Ion Fiz, para quien «ir cómodo con la ropa que llevas es fundamental, porque lo bueno es no notar ni que la llevas, ni estar pendiente de ella», cree que «culpar al mundo de la moda de que haya anoréxicas es un exceso. Los que lo hacen son unos catetos. En el mundo del deporte, por ejemplo, hay muchos deportistas que tienen que estar muy delgados; no veo yo muchos deportistas gordos, y sin embargo nadie dice nada».

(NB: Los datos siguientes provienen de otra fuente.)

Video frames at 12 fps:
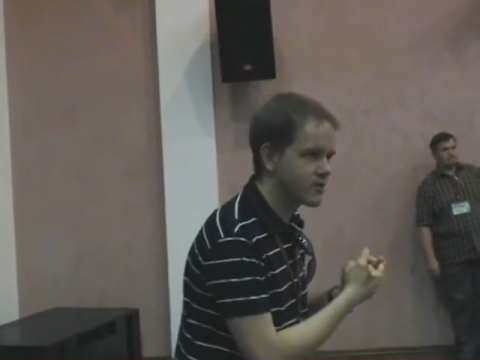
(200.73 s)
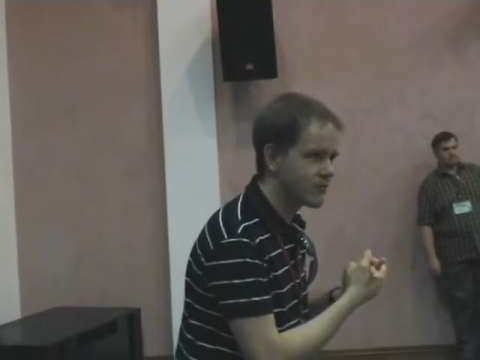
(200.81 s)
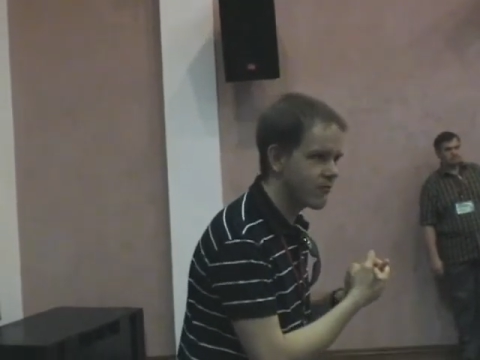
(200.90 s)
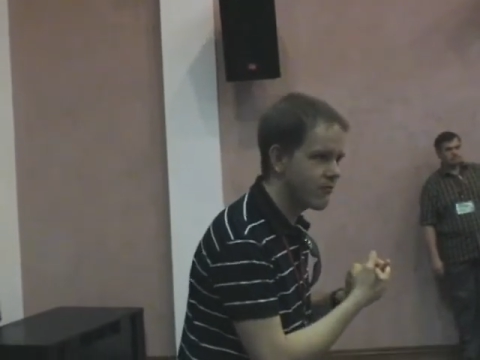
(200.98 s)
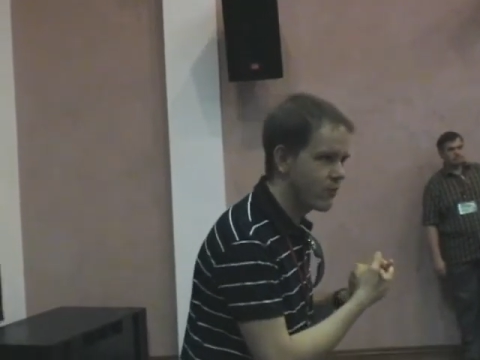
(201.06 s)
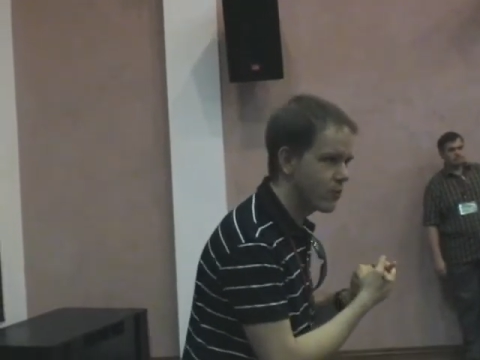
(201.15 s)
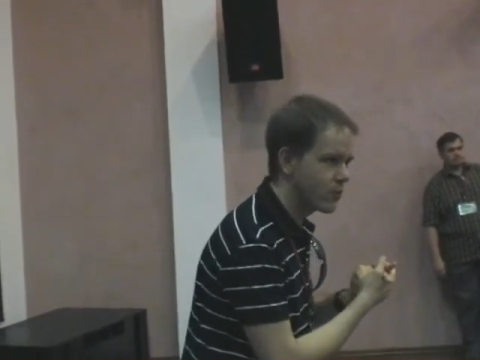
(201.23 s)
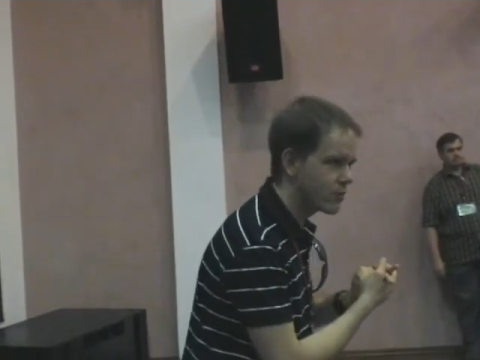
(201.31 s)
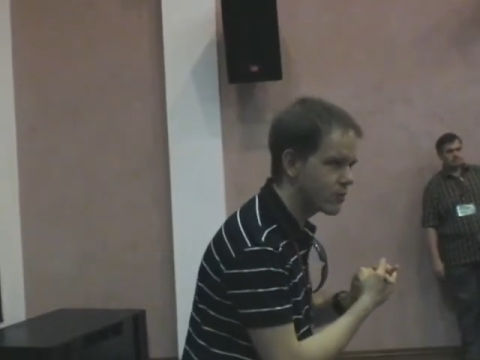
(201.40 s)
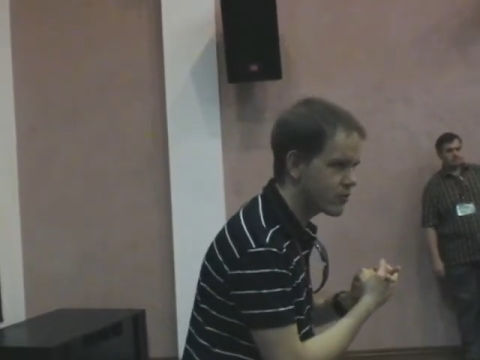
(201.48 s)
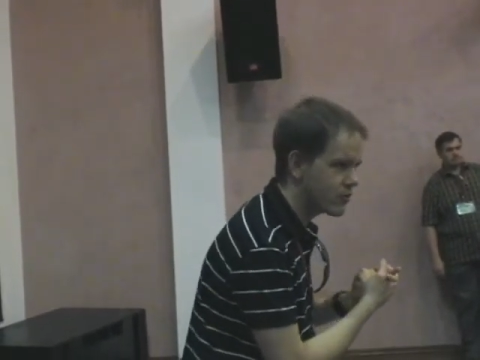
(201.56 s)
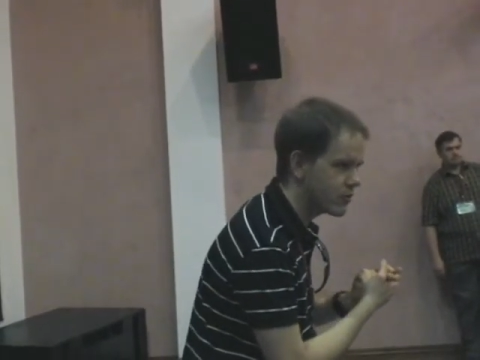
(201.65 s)
in the following
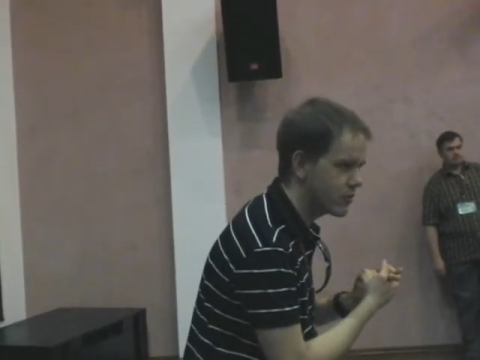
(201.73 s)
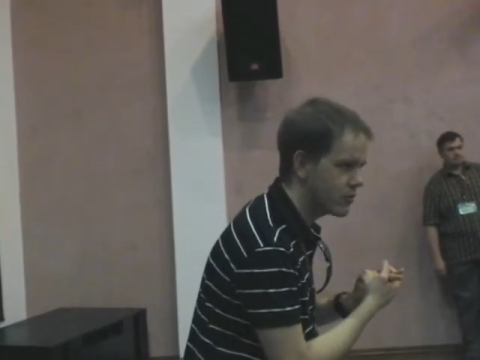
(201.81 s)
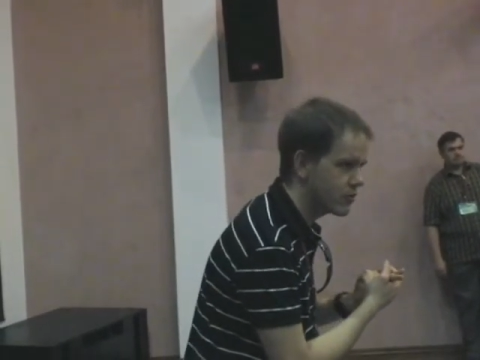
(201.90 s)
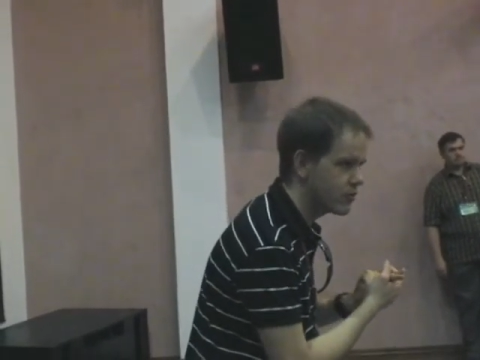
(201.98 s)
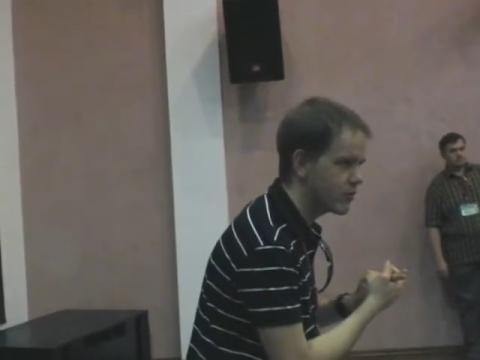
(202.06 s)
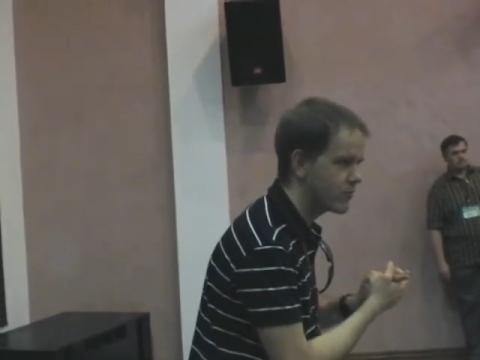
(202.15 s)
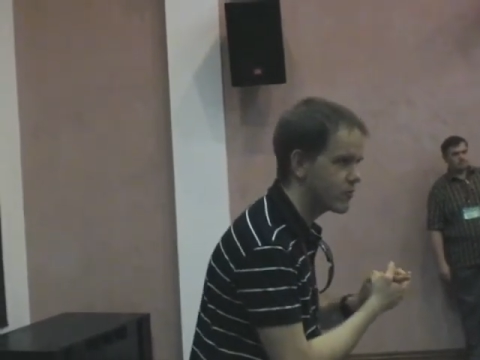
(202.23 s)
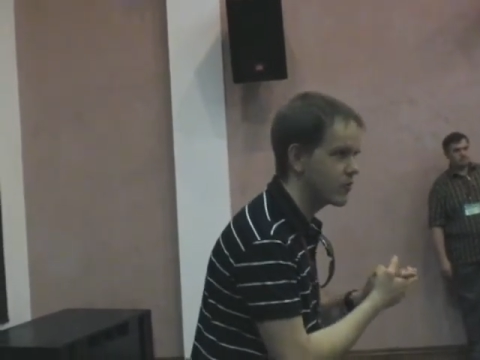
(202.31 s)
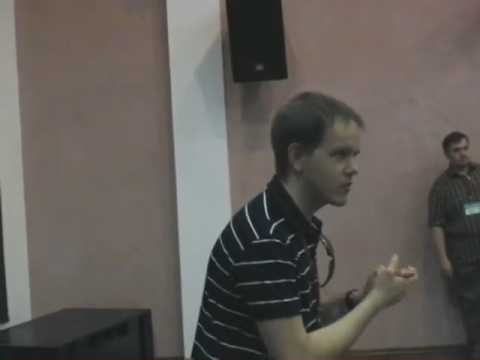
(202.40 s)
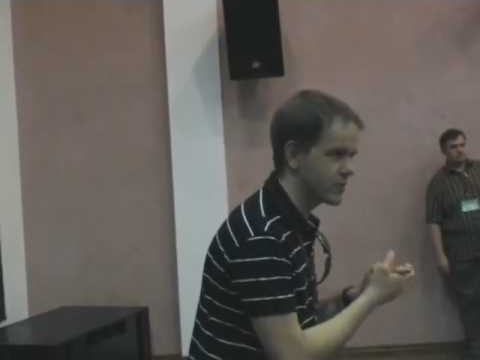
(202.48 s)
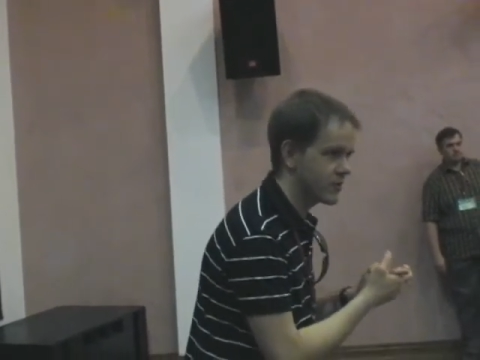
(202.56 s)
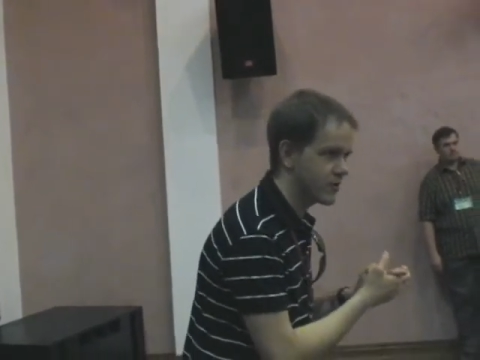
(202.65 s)
the terminology of
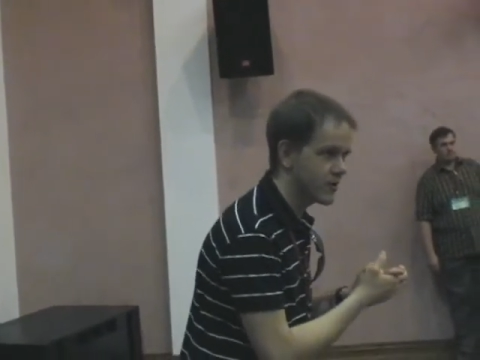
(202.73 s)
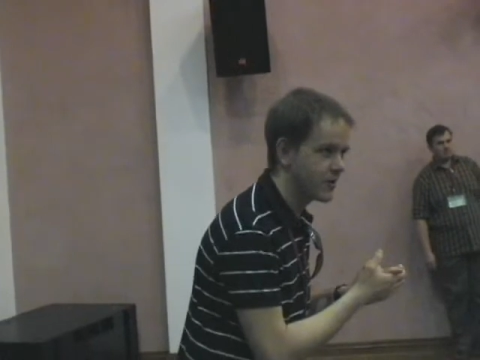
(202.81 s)
Torsten.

Está un poco cansado de que en torno al mundo de la moda «sigan circulando viejas fábulas. Todo esto de las drogas, las mafias, las prostitutas, las juergas continuas, las orgías, es una ridiculez. Eso del sexo a todas horas no sé de dónde ha salido».
Sensualidad
«A mí me gusta la gente delgada», reconoce, «pero no voy buscando -añade- a la más flaca ni al más flaco. Me interesa más la sensualidad y la personalidad que el peso». Para él, «ser elegante consiste en saber estar y en adaptarte a las circunstancias». En su opinión, la elegancia tiene mucho que ver con el hecho de «ser respetuoso con los demás y en tenerte respeto a ti mismo. Creo que es más elegante quien se interesa por lo que pasa a su alrededor que quien vive pendiende únicamente de sí mismo». «No soy un frívolo, ni voy de misterioso, ni de artista, ni de glamuroso», dice recién llegado al hotel de comprar tabaco.

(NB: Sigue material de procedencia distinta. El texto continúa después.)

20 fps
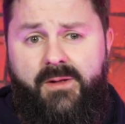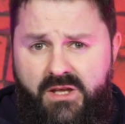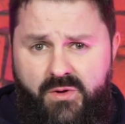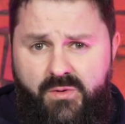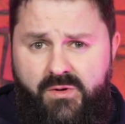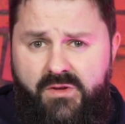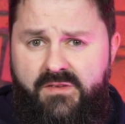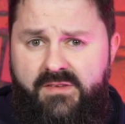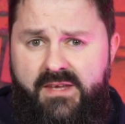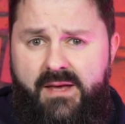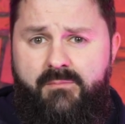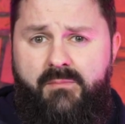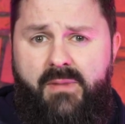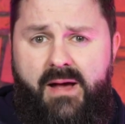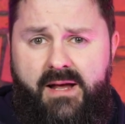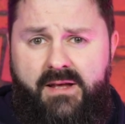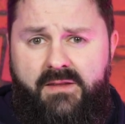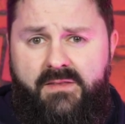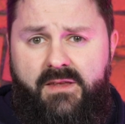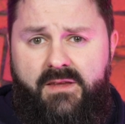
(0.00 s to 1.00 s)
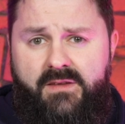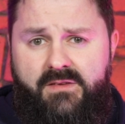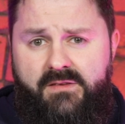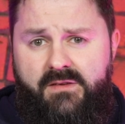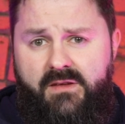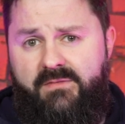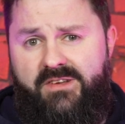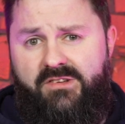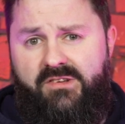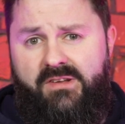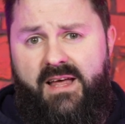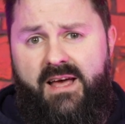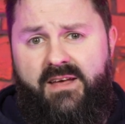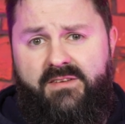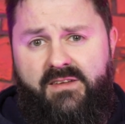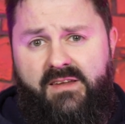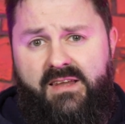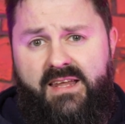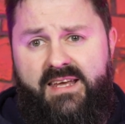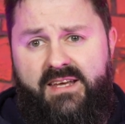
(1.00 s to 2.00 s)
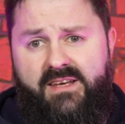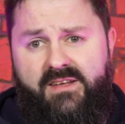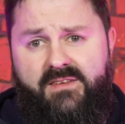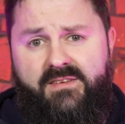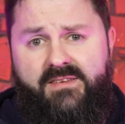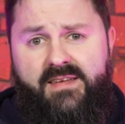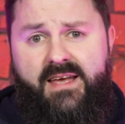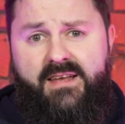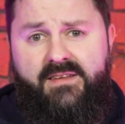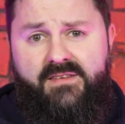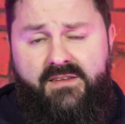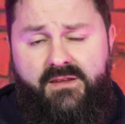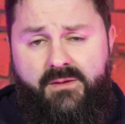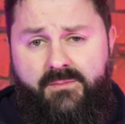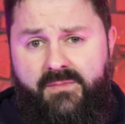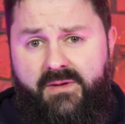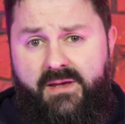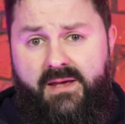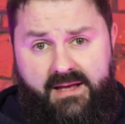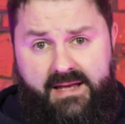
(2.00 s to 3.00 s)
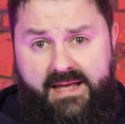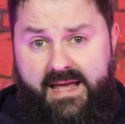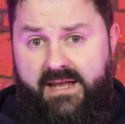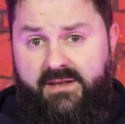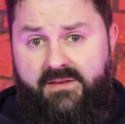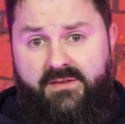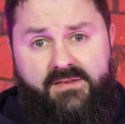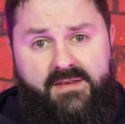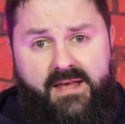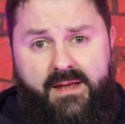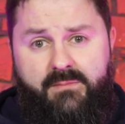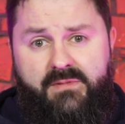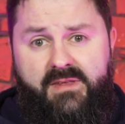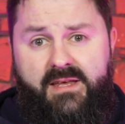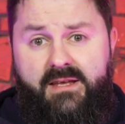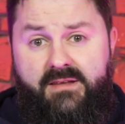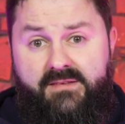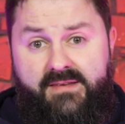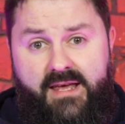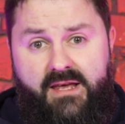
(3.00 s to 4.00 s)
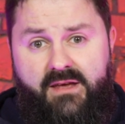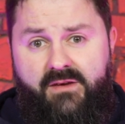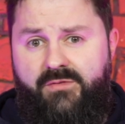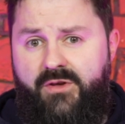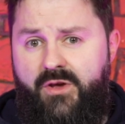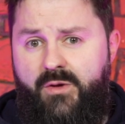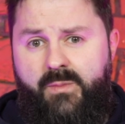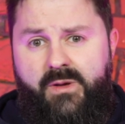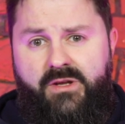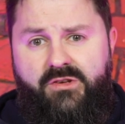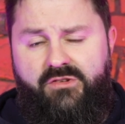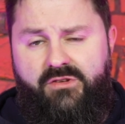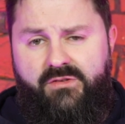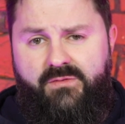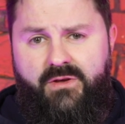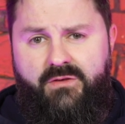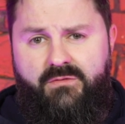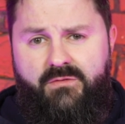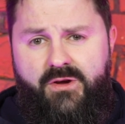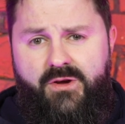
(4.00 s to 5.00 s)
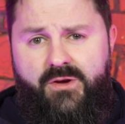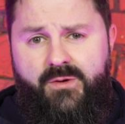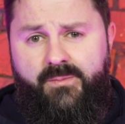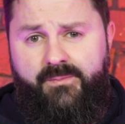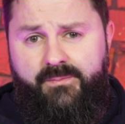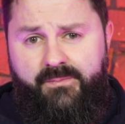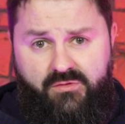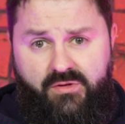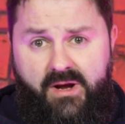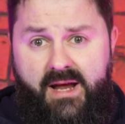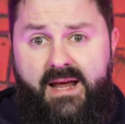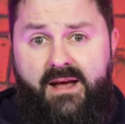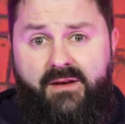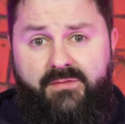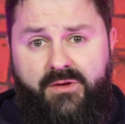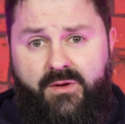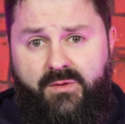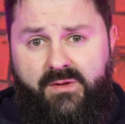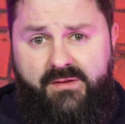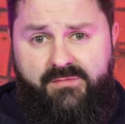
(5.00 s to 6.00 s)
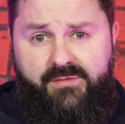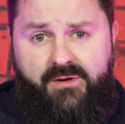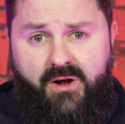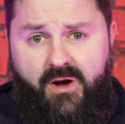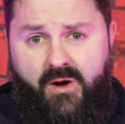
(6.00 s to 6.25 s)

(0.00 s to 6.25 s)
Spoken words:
you can send back this visualizer link and say to them, again, same thing, take a few pictures of your room, try out a few different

«Me dedico a trabajar la mayor parte del tiempo, quizás demasiado, y me tomo cada nueva colección como un reto conmigo mismo, un reto para demostrarme cosas a mí mismo», precisa. «Nunca he estado metido en una urna de cristal, pero sí es cierto que procuro mirar la realidad intentando descubrir en ella cosas nuevas. Creo que es una obligación cuando tienes un trabajo creativo», defiende Ion Fiz, quien, dice sonriendo, de pequeño «era un niño normal, ni muy bueno ni tampoco muy rebelde. No tengo una biografía para hacer una película con ella, soy una persona que tiene un trabajo que le apasiona y nada más. No busca ni provocar, ni descubrir yo la moda a estas alturas. Busco poder hacer lo que me gusta».
Detalles
Lo tiene claro: «Lo más importante es mi trabajo y la gente que me quiere de verdad: mi familia y mis amigos. La gente de verdad importante es aquella con la que puedes contar siempre, cuando estás en lo más alto y cuando te caes. A mí me gusta mucho pensar que hay gente que sabe que puede contar conmigo». Reconoce ser «una persona muy sensible, porque si no, creo que no podría dedicarme a esto. Tener sensibilidad te lleva a valorar el tacto, el gusto, la mirada, los detalles...».
«Siempre voy con la verdad por delante, valoro mucho la fidelidad, que la gente no te traicione, y no puedo soportar a la gente que abusa de los otros», comenta el diseñador, «muy esperanzado con el anuncio del alto el fuego permanente de ETA», pero también muy alejado de la política: «Soy vasco y vivo en Bilbao, pero me siento bien en cualquier sitio. Hay cosas de mi tierra que me encantan y otras que no me gustan nada. Yo, personalmente, no quiero perder mi energía discutiendo de política. No soporto la violencia, no soporto que se mate a nadie, ¿matar por una idea política? Qué locura. Cada vez creo más en la importancia de tener una mente abierta».